Si les parties choisissent une monnaie de paiement différente de l'euro, le notaire doit identifier les points sensibles potentiellement source de litiges.
Le premier d'entre eux est l'homonymie de certaines monnaies. Le notaire doit bien préciser la monnaie choisie afin d'ôter tout doute sur la monnaie utilisée : livre sterling, livre turque ou livre égyptienne, dollar américain, australien, de Singapour, Hong Kong, néo-zélandais ou canadien, dinar algérien ou irakien, couronne suédoise, norvégienne ou tchèque, peso mexicain ou argentin…
Le second est l'imprévision en raison de l'évolution inéluctable de la monnaie étrangère par rapport à l'euro. Le notaire doit veiller à que les parties signent l'avant-contrat de vente en connaissant parfaitement leurs engagements : l'acquéreur doit connaître le montant de la somme qu'il devra dépenser pour payer le prix de vente et le vendeur doit savoir quel est le prix de vente qu'il va recevoir pour notamment désintéresser ses créanciers. Aucun des deux ne doit subir de perte en raison de la variation des taux de change entre la signature de l'avant-contrat et celle de l'acte de vente. À défaut, l'article 1195 du Code civil issu de l'ordonnance du 10 février 2016, prévoit que si « un changement de circonstances imprévisible lors de la conclusion du contrat rend l'exécution excessivement onéreuse pour une partie qui n'avait pas accepté d'en assumer le risque, celle-ci peut demander une renégociation du contrat à son cocontractant. Elle continue à exécuter ses obligations durant la renégociation ». En d'autres termes, si la dépense initialement prévue par l'acquéreur dans sa monnaie de paiement étrangère augmente sensiblement entre l'avant-contrat et l'acte authentique de vente parce que l'euro a une valeur accrue, celui-ci peut solliciter une renégociation du prix de vente.
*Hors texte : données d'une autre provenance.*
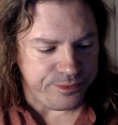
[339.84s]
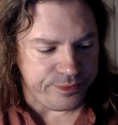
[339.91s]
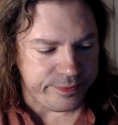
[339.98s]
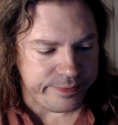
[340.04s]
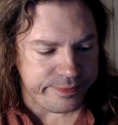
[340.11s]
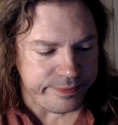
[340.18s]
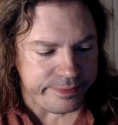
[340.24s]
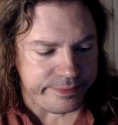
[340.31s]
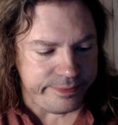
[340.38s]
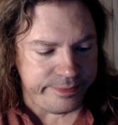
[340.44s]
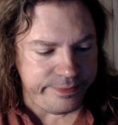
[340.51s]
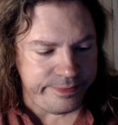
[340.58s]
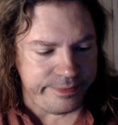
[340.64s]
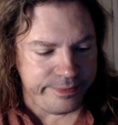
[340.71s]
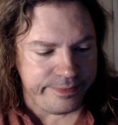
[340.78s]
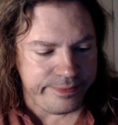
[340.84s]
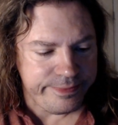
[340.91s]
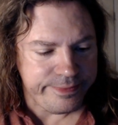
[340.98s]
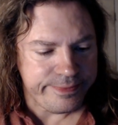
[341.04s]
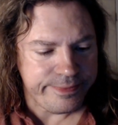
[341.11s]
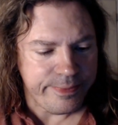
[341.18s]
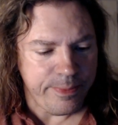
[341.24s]

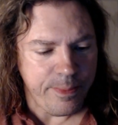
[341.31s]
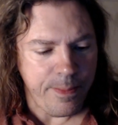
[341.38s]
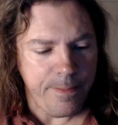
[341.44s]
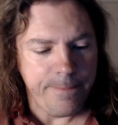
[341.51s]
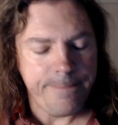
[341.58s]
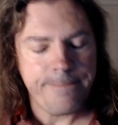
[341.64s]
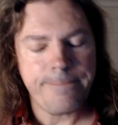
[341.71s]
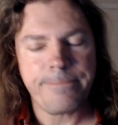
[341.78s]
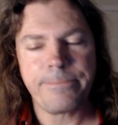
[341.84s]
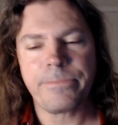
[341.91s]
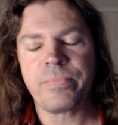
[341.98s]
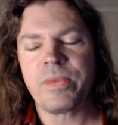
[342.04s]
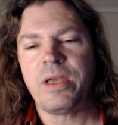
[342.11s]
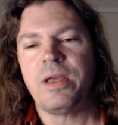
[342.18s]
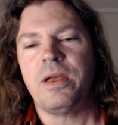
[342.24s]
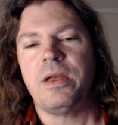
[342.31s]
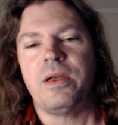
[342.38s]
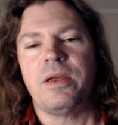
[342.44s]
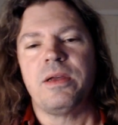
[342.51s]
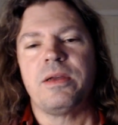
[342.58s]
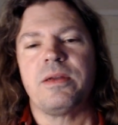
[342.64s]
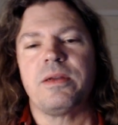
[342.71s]

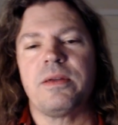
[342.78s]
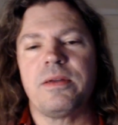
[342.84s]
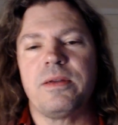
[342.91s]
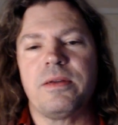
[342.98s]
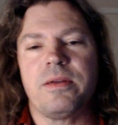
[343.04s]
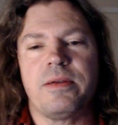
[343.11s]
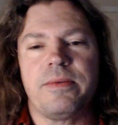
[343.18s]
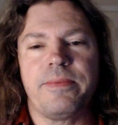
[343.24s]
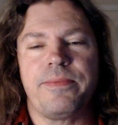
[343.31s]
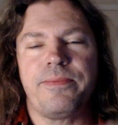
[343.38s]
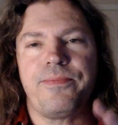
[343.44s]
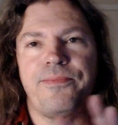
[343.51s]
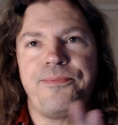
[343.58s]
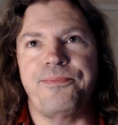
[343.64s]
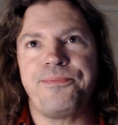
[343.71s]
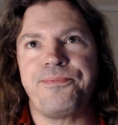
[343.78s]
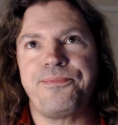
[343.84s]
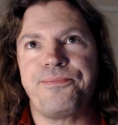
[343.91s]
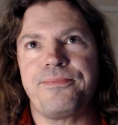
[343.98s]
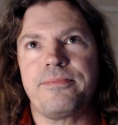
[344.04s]
(silence)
L'article 1195, alinéa 2 du Code civil poursuit en indiquant qu'en « cas de refus ou d'échec de la renégociation, les parties peuvent convenir de la résolution du contrat à la date et aux conditions qu'elles déterminent, ou demander d'un commun accord au juge de procéder à son adaptation ». Cela signifie que le contrat de vente demeure fragile et incertain, car si les parties ne parviennent pas à un accord sur un nouveau prix ou de nouvelles modalités de paiement, elles peuvent décider de l'annuler. Pire, à défaut d'accord entre les parties, le juge peut « réviser le contrat ou y mettre fin, à la date et aux conditions qu'il fixe ». Il pourra alors être reproché au notaire de ne pas avoir anticipé la dégradation du taux de change de la monnaie étrangère dans la période précontractuelle.
Il est à noter que le principe de la force obligatoire des contrats est a priori respecté puisqu'un contrat doit être appliqué dès lors qu'il est clairement établi. Mais il n'en demeure pas moins que le notaire supporte la lourde responsabilité de le sécuriser, car sinon il peut être résolu amiablement ou judiciairement.
Le notaire ne devrait donc pas prévoir que le prix de vente fixé à un certain montant dans l'avant-contrat sera payé au moment de l'acte authentique de vente selon le taux de change en vigueur au moment de la réitération par acte authentique.
En conséquence, lorsque les parties prévoient dans l'avant-contrat de vente que le prix en euros sera payé dans une monnaie de paiement étrangère (par ex. en livres sterling), le notaire doit leur conseiller de fixer le prix de façon ferme et définitive dès ce stade du processus de vente.
Le coin du praticien
Il convient de mentionner que le prix « X » en euro correspond au jour de l'avant-contrat à la somme de « X' » livres sterling selon le taux de change du jour et que ce prix ne variera pas, quel que soit le cours de la monnaie étrangère par rapport à l'euro au moment de la signature de l'acte authentique de vente.
Voici un modèle de clause qui peut être proposé en la matière : « Les parties conviennent que le prix de vente est de : … euros. D'un commun accord entre elles, les parties déclarent que ledit prix correspond à la somme de … + devise étrangère convenue entre les parties, selon le taux de conversion de change en vigueur à la date du …, d'un montant de … équivalent pour UN EURO ».